Когда они вернулись с реки, мокрые, дрожащие от холода, во дворе у кузнеца все еще стоял народ. При виде обожженной Аньи люди крестились, но никто не решался вслед за ними войти в дом. Очаг погас, внутри было холодно и дымно; пахло палеными волосами.
Нэнс отправила Питера обратно к реке – принести еще воды – и велела Джону разжечь очаг. Лишь когда занялся торф и внутренность хижины осветило неровное пламя, они увидели лежавшие на столе подарки и подношения: кружки с маслом, корзина торфа и хвороста для растопки. Кто-то положил на стол кусок бекона и несколько яиц. Желтые цветы – обереги, веточки утесника и сплетенный из тростника крест. А на краю стола лежало аккуратно сложенное льняное полотно.
Ночь тянулась нескончаемо, как собачий вой. Нэнс не отходила от Аньи, сидела, склонившись к ней, в свете медленно плывшей по небу полной луны. Она смачивала ей губы водой, ожидая, пока прокипят на огне плющ и папоротник. Питеру она велела как следует напоить Джона потинем, чтоб его сморило и он заснул на камыше, а самому поддерживать огонь и заодно соскрести кровь и пепел с каменной стены очага, на котором копоть сохранила женский силуэт.

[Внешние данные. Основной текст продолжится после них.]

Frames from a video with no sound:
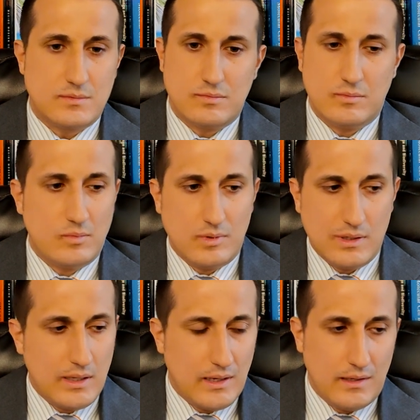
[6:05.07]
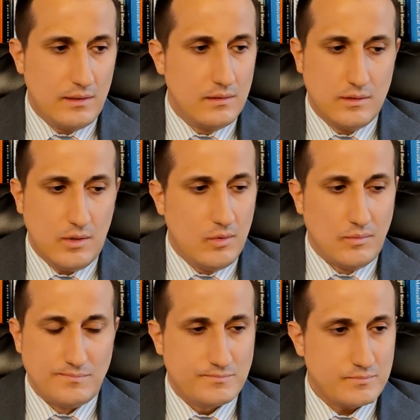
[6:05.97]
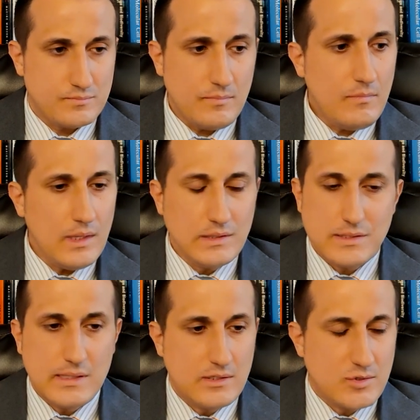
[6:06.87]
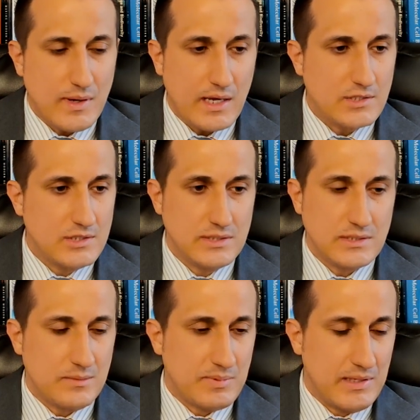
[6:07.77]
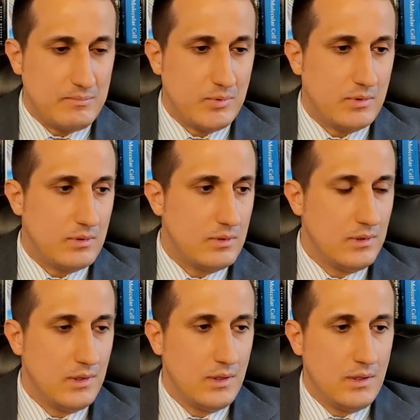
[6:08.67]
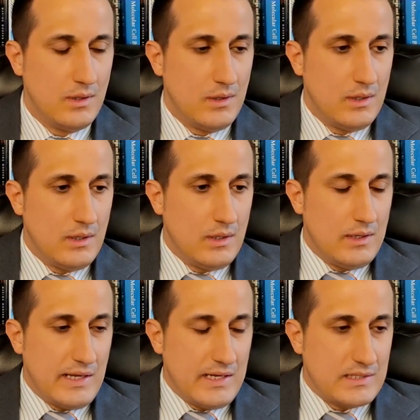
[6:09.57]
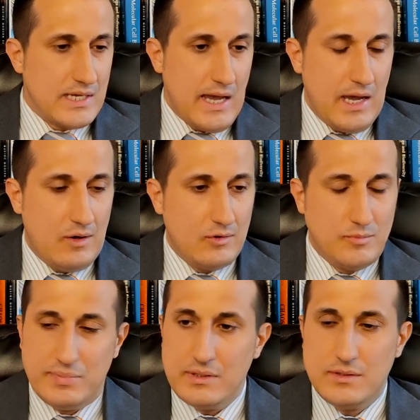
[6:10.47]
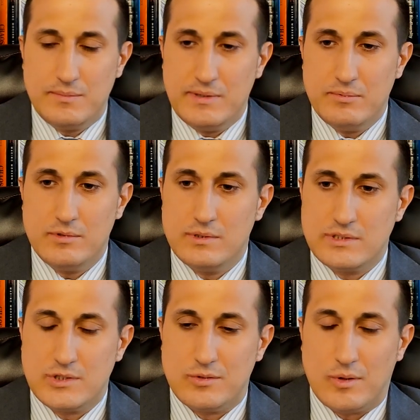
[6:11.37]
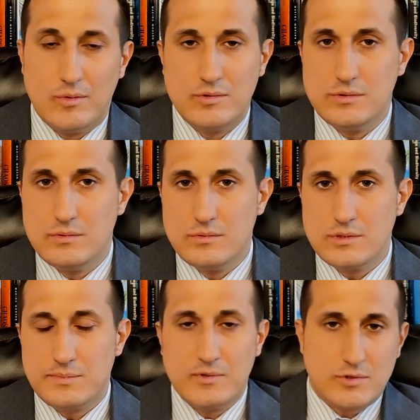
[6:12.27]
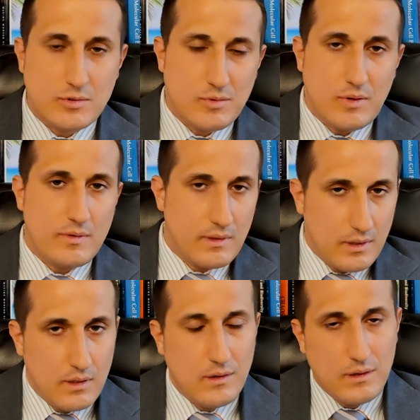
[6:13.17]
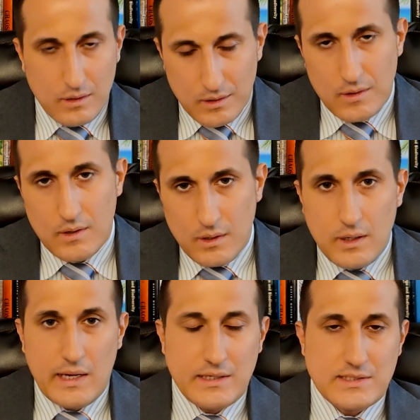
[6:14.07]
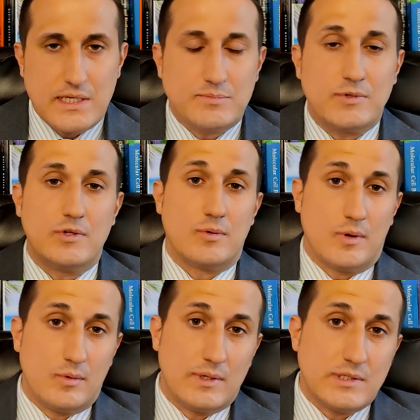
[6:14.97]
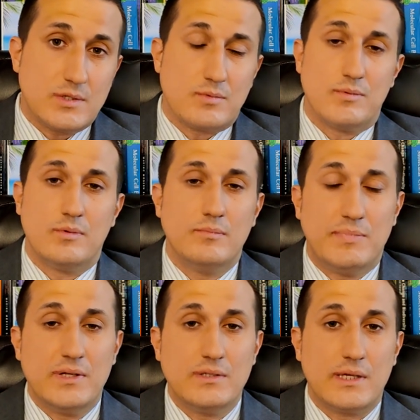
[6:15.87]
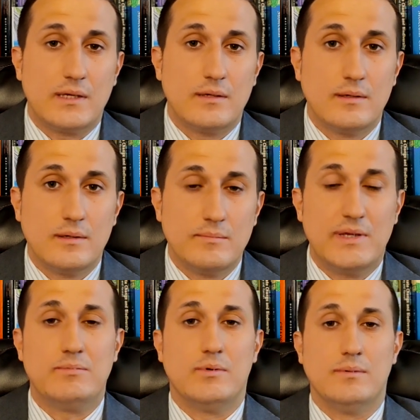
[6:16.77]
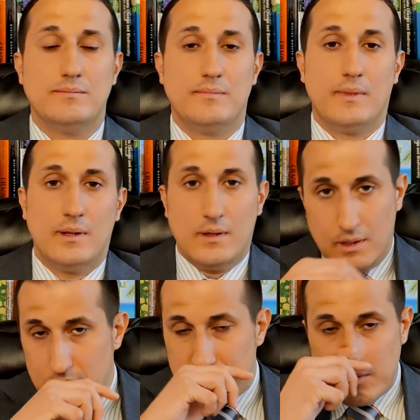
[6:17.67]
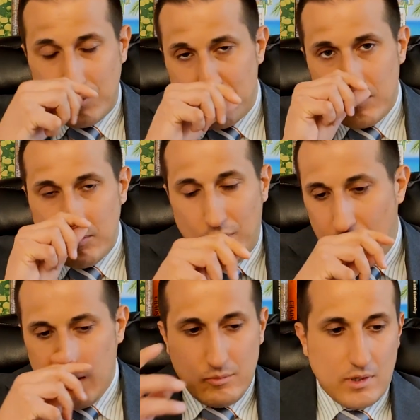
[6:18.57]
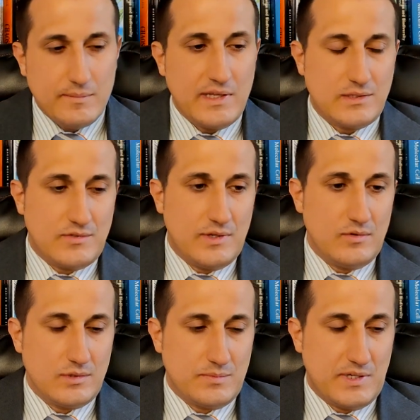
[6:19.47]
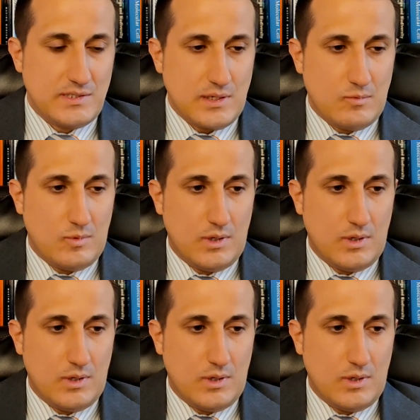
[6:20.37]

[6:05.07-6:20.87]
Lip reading: No. It's the interactions, it's the people, it's how you build the people, it's your own spiritual growth, in a sense, but your own is through building people. So why I want to make this video is because I'm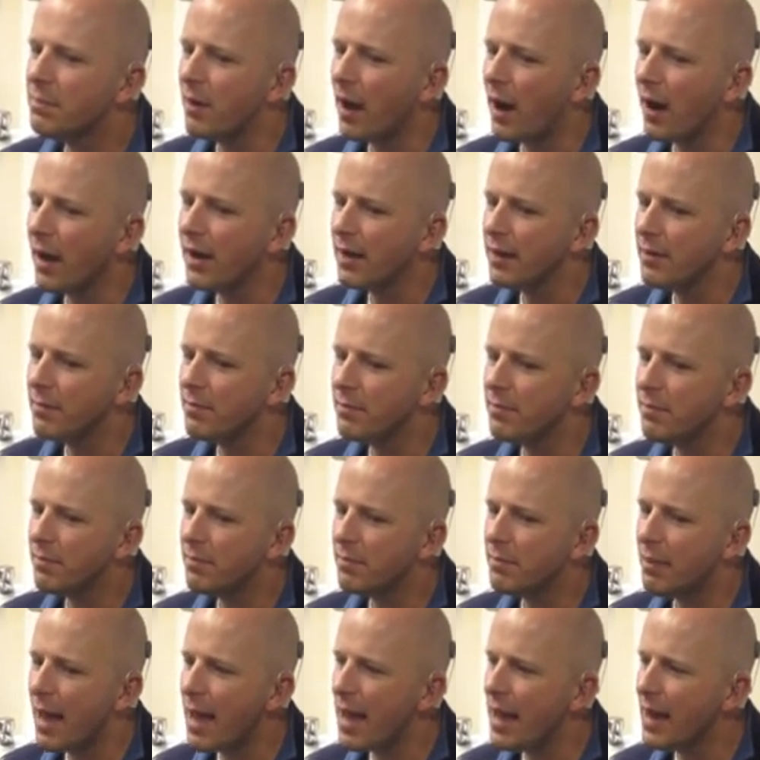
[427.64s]
But I can
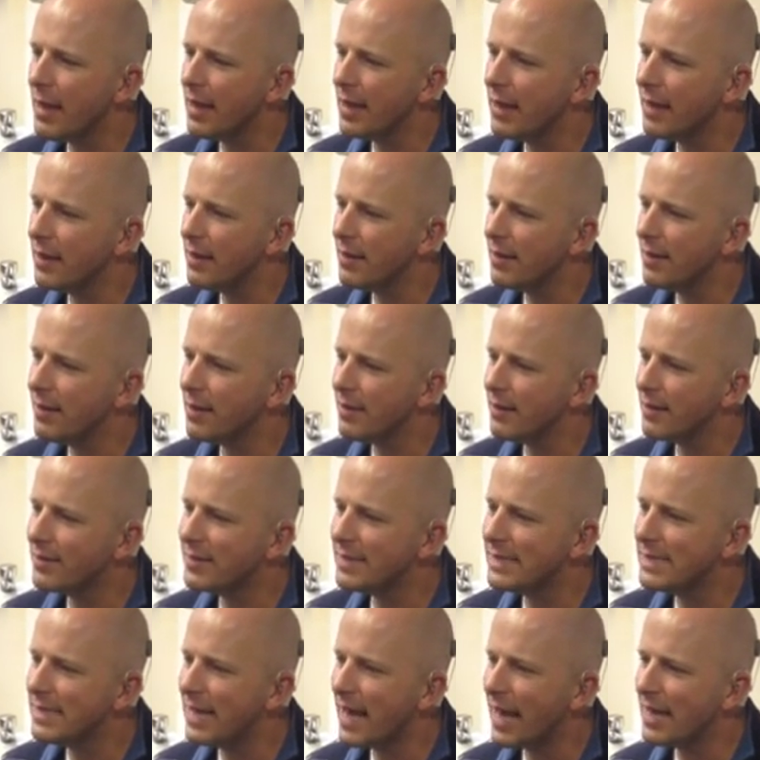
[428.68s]
barely
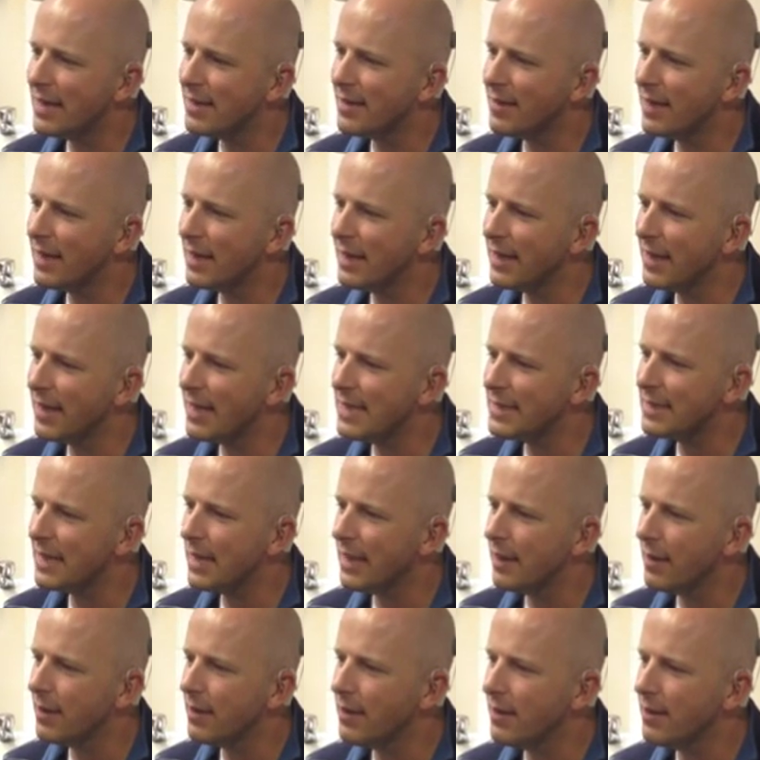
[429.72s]
detect the
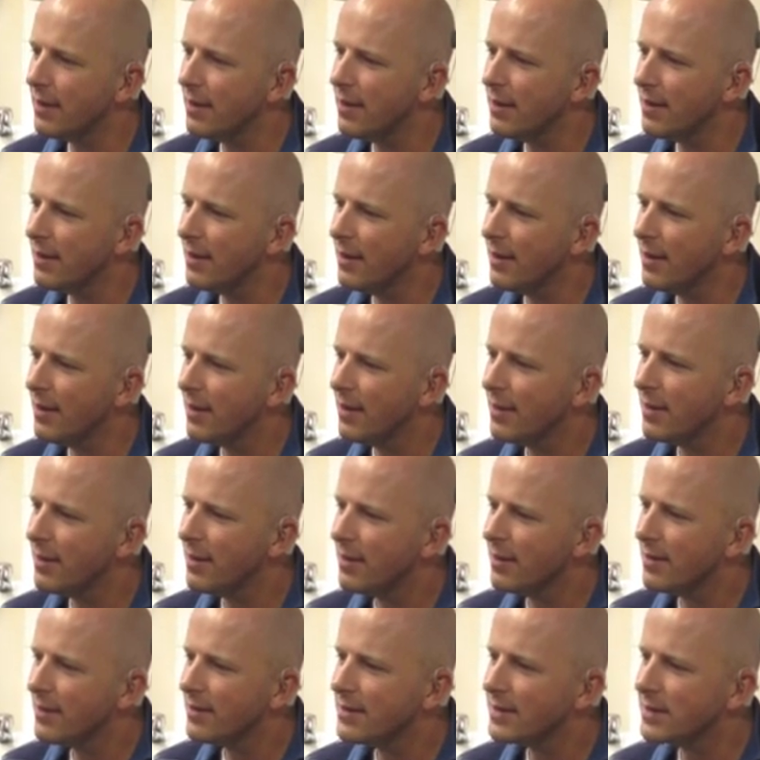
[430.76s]
hissing and
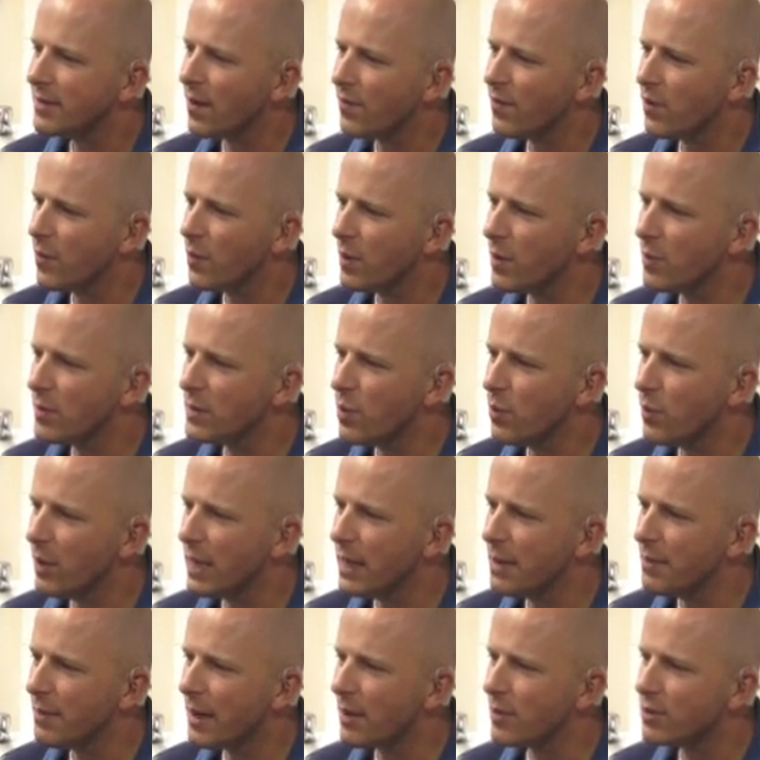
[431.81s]
the stuff that we were
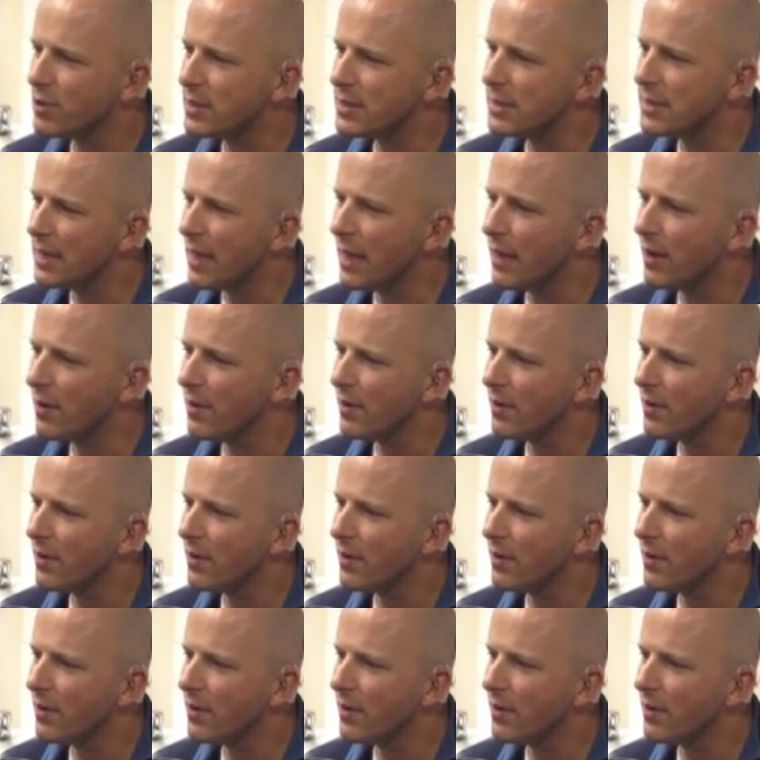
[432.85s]
talking about just now.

Перед самым рассветом Нэнс процедила настой и подмешала кашицу из листьев к размягченному маслу. Выйдя на хрусткий морозец, она подставила свою смесь розовым пальцам занимавшейся зари. А вернувшись, разбинтовала обожженную кожу и смазала раны снадобьем, перемежая молитву спокойным и уверенным словом, утешая Анью и приказывая ей остаться в живых. Закрыв глаза, она думала об отце и Мэгги, об отце О’Рейли, о всех тех, кто верил в целительную силу ее рук, дарованную свыше, несущую свет. Она представляла себе этот свет и силу, и пальцы ее наполнялись теплом, когда чьи-то грубые руки схватили ее за кисти и глиняная плошка со снадобьем полетела на пол и разбилась. Отец Хили вместе с Шоном Линчем, ухватив так, что свело мышцы, выволокли ее во двор, ободрав пальцы ног о камни, и швырнули в свежесть утра и грязь, и она лежала там, а над ней высился бледный отец Хили, что-то твердя Джону, который отчаянно возражал, а выше в небе кружили птицы и разгоралось багровое, налитое кровью солнце.